Learning; Social Networks; Game Theory
Omer Tamuz's work in Economics focuses on how people learn through social interaction, and on games and strategic behavior in networks. His mathematical interests lie in probability theory, ergodic theory, and their connections to group theory. He has also worked in machine learning and statistics, and in particular in combinatorial statistics, where the estimated parameter takes values in a finite set. Although these topics seem diverse, they are connected in many ways. For example, graphs and their geometry are important in economic learning models as well as in probability and ergodic theory. Likewise, combinatorial statistics techniques can be applied to the study of economic agents who estimate a discrete state of nature.

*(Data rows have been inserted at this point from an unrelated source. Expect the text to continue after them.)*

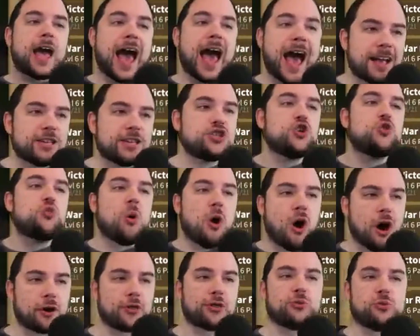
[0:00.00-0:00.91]
as you
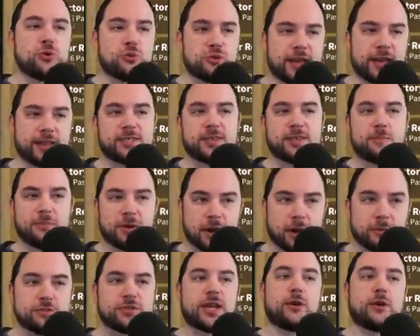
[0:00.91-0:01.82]
walk through this, it
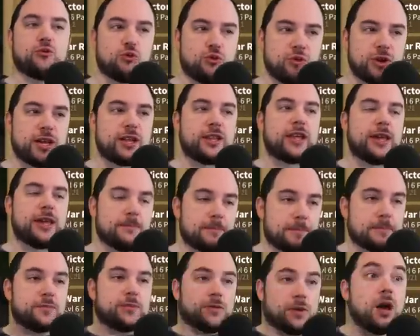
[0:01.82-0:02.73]
becomes like
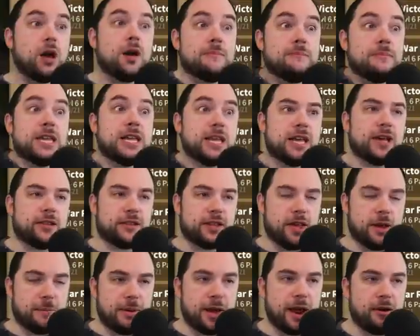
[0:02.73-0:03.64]
really
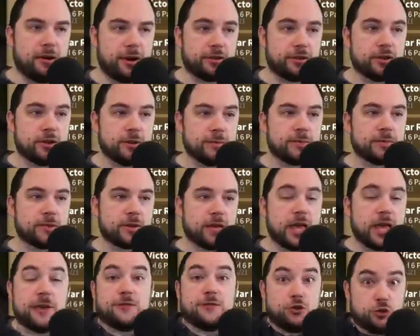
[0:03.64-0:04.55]
immediately apparent
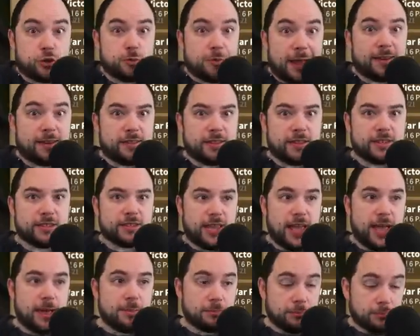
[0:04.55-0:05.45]
if you spend in this
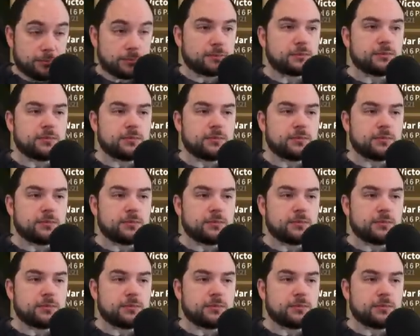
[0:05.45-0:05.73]
game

Before arriving at Caltech, Tamuz was a Schramm Postdoctoral Fellow at the Massachusetts Institute of Technology and Microsoft Research New England. He has worked in various software startups as an algorithm developer, chief scientist, and R&D manager. He got his M.Sc. and Ph.D. in Mathematics from the Weizmann Institute (2013) and his B.Sc. from Tel Aviv University (2006), where he was also part of an Astronomy research team studying extrasolar planets and binary star systems. He won the Michael B. Maschler Prize in Game Theory (2013), a Google fellowship in social computing (2011), the Dean's Prize for M.Sc. Students at the Weizmann Institute of Science (2011), and the Rector's Prize for undergraduate students at Tel Aviv University (2004).